When the driving voltage HV is applied to the driving electrode 20 in a state where the target skin T is electrically grounded, a plasma discharge is generated at the target skin T, so that the discharge current S and the high-energy chemical species can directly treat the target skin T.

In addition, the ozone and the reactive oxygen species and by-products generated at this time are discharged through the gap G and the discharge port 12. The heater 51 and the activated carbon 52 connected to the exhaust port 12 may remove ozone and active oxygen species and byproducts exhausted through the exhaust port 12 after treating the skin by thermal decomposition.

Ozone and active oxygen species and by-products collected by the skin treatment unit 11 are heated to a high temperature of 200 ℃ or higher by the heater 51 after passing through the gap G and the discharge port 12, and are brought into contact with the activated carbon 52, thereby being decomposed and removed.

Although the preferred embodiments of the present invention have been described above, the present invention is not limited to the above-described embodiments, and various changes may be made within the scope of the claims, the specification and the drawings, which naturally fall within the scope of the present invention.

Description of the symbols

10: the housing 11: skin treatment unit

20: drive electrode 21: dielectric body

51: heater 52: activated carbon

101: cylindrical portion 102: clamping part

G: the clearance HV: driving voltage

L: treatment distance L1: distance between two adjacent plates

Claims

1. A skin treatment device comprising:

a housing having a skin treatment portion formed at a front end thereof opened to one side; and

a driving electrode which is provided in the casing to form a gap between the inside of the casing and the inner surface of the casing, is led out to the outside of the casing, and is connected to a driving voltage,

the driving electrode is arranged at one side facing the skin treatment part and forms a preset treatment distance with the target skin facing the skin treatment part, and plasma discharge is directly triggered on the target skin, so that the generated discharge streamer and ozone and active oxygen species directly act on the target skin.

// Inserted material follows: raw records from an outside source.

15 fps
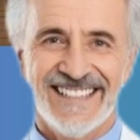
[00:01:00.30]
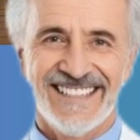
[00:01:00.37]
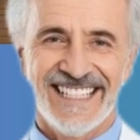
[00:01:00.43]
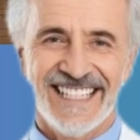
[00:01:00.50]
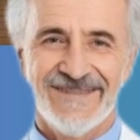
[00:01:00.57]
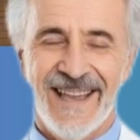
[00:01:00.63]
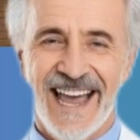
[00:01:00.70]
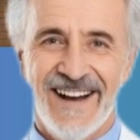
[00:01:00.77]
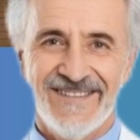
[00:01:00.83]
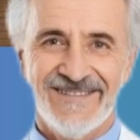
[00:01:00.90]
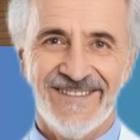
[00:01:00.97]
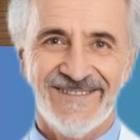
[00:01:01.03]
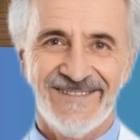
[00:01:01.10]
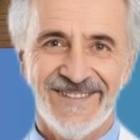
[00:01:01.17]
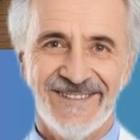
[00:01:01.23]
6
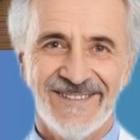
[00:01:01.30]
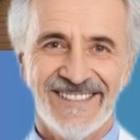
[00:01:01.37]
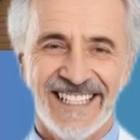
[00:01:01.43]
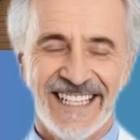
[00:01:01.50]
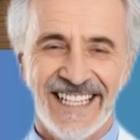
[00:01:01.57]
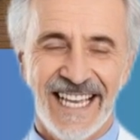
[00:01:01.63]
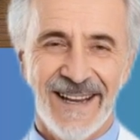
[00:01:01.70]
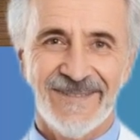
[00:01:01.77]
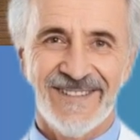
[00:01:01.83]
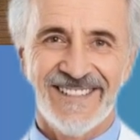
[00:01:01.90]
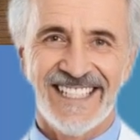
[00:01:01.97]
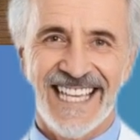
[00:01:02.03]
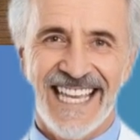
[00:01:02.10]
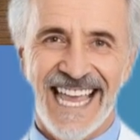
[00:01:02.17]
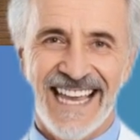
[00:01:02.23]
powerful foods that can help you
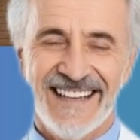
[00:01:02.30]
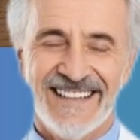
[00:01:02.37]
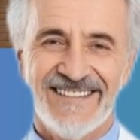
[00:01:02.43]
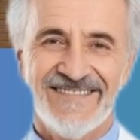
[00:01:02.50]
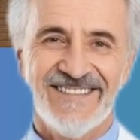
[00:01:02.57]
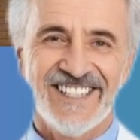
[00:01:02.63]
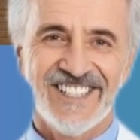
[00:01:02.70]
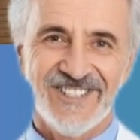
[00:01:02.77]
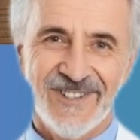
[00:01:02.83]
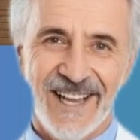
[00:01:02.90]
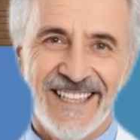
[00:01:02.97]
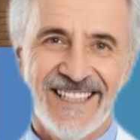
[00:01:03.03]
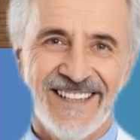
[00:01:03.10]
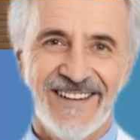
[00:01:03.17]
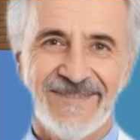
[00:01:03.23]
stay active,
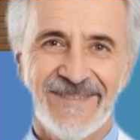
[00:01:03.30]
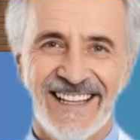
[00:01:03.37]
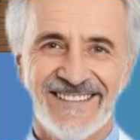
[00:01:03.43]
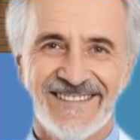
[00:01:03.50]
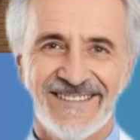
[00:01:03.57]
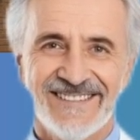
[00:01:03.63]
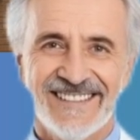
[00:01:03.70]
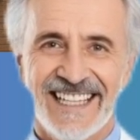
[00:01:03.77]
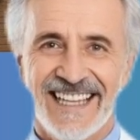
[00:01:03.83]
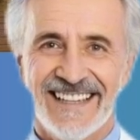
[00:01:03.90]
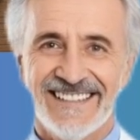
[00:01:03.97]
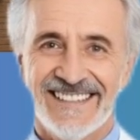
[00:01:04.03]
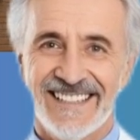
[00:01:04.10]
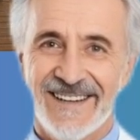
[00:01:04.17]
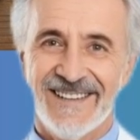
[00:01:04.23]
strengthen your muscles,
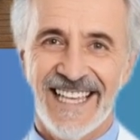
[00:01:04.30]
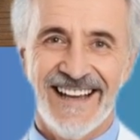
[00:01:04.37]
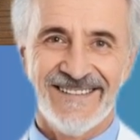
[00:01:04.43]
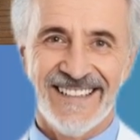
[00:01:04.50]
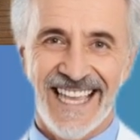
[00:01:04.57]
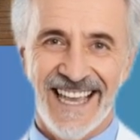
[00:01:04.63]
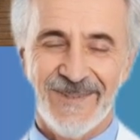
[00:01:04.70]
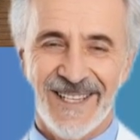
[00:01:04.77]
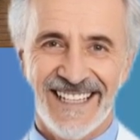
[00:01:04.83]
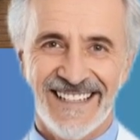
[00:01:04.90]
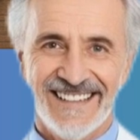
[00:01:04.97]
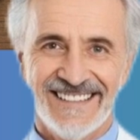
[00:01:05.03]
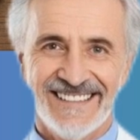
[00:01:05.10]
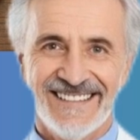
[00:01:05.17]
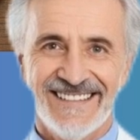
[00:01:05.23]
and slow down leg
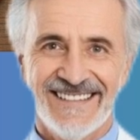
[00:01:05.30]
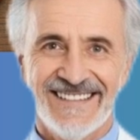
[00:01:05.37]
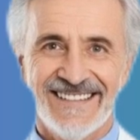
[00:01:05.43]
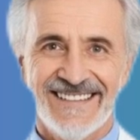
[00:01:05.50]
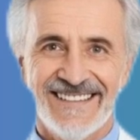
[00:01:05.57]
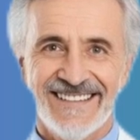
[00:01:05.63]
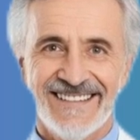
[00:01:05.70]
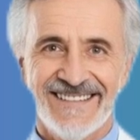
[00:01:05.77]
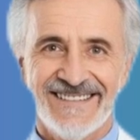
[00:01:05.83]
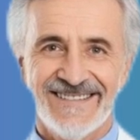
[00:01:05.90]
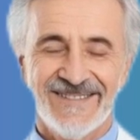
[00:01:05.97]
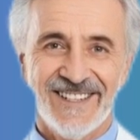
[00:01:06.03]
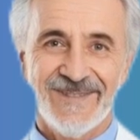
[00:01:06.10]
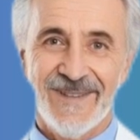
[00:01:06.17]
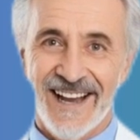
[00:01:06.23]
weakness.
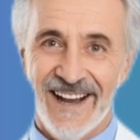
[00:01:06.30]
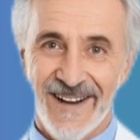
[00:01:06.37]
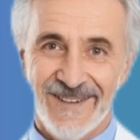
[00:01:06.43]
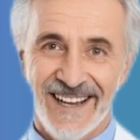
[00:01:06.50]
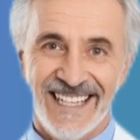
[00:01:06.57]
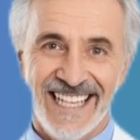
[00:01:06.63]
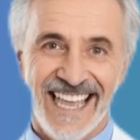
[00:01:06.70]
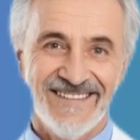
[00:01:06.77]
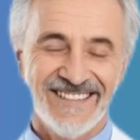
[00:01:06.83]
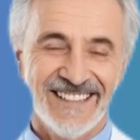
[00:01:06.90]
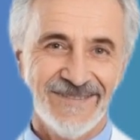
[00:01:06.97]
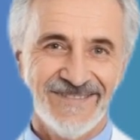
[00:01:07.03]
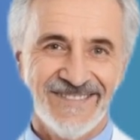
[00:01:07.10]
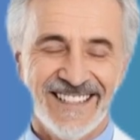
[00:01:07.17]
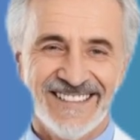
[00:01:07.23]
You might already have
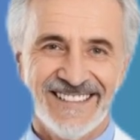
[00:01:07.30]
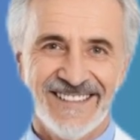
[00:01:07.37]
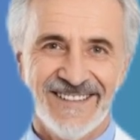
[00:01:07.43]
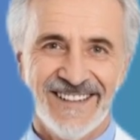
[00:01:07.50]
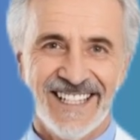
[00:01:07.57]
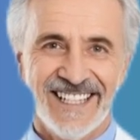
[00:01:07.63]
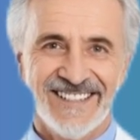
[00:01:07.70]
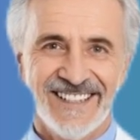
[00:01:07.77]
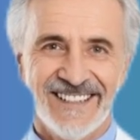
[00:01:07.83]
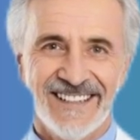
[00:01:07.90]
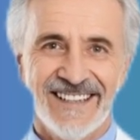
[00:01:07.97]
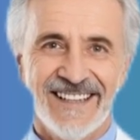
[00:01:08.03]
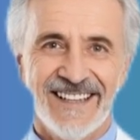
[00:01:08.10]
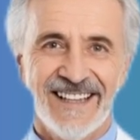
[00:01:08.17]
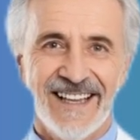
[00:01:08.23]
some of these in your kitchen,
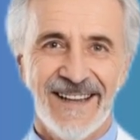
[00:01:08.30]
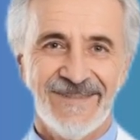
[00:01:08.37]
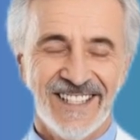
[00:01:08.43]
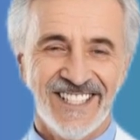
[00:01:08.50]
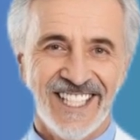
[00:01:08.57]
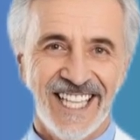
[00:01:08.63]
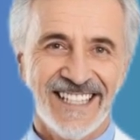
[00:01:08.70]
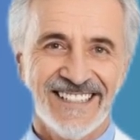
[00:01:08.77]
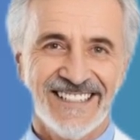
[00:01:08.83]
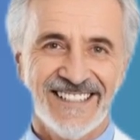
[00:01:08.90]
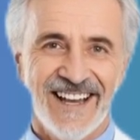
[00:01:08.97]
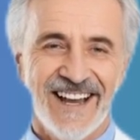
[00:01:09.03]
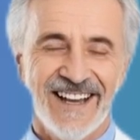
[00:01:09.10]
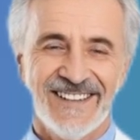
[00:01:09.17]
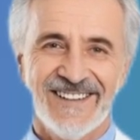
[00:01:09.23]
but chances
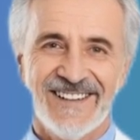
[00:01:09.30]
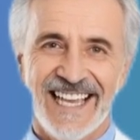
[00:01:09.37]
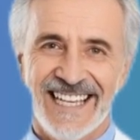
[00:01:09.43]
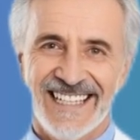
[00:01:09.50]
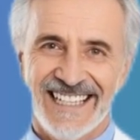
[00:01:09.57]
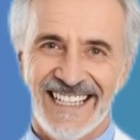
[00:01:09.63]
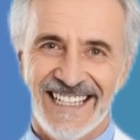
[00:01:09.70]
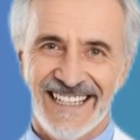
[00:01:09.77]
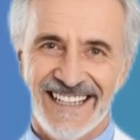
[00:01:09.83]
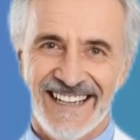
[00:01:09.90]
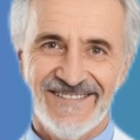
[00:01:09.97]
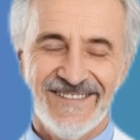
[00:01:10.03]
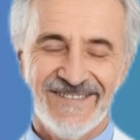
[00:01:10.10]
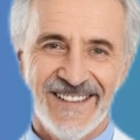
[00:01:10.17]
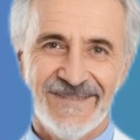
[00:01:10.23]
are you're not eating
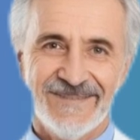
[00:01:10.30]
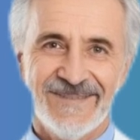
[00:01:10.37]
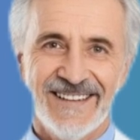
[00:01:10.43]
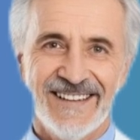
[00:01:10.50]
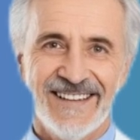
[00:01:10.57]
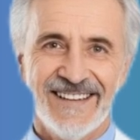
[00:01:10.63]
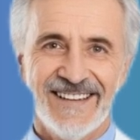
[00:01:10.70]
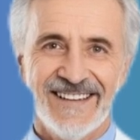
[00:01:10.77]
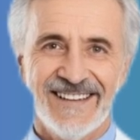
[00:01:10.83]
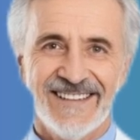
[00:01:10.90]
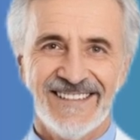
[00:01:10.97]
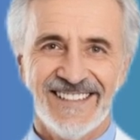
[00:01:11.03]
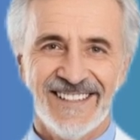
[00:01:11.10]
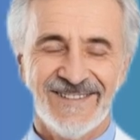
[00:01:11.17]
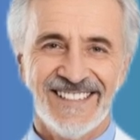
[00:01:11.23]
enough of them.
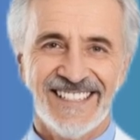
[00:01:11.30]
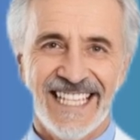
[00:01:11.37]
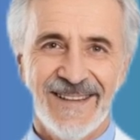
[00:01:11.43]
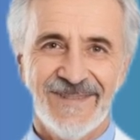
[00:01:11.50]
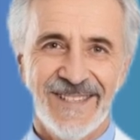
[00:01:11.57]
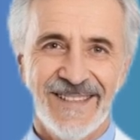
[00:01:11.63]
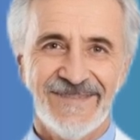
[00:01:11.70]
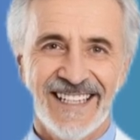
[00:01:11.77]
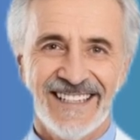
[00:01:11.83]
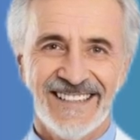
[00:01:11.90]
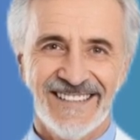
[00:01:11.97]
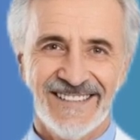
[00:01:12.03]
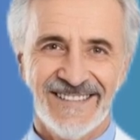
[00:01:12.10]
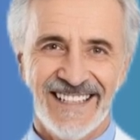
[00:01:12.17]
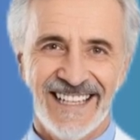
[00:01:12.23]
So stay with me
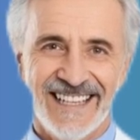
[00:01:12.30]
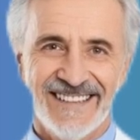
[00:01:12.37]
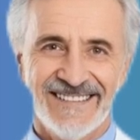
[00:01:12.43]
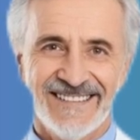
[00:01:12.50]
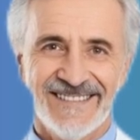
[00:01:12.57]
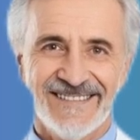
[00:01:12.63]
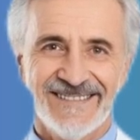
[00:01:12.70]
until the end.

2. The skin treatment device of claim 1,

the drive electrode is covered by a dielectric body over a predetermined range from the skin treatment section side.

3. The skin treatment device of claim 2,

the gap is set between an inner surface of the housing and an outer surface of the dielectric body.

4. The skin treatment device of claim 1,

the drive electrode is provided so as to retreat from the front end of the skin treatment portion toward the inside of the housing by a predetermined distance.

5. The skin treatment device of claim 1,

the housing has an outlet port connected to the gap on an opposite side of the skin treatment portion,

the outlet port recovers ozone and reactive oxygen species that directly treat the target skin and byproducts produced on the target skin.

6. The skin treatment device of claim 5, further comprising:

a heater and activated carbon, in turn connected to the outlet port, to decompose and remove ozone and reactive oxygen species and generated by-products that treat the target skin.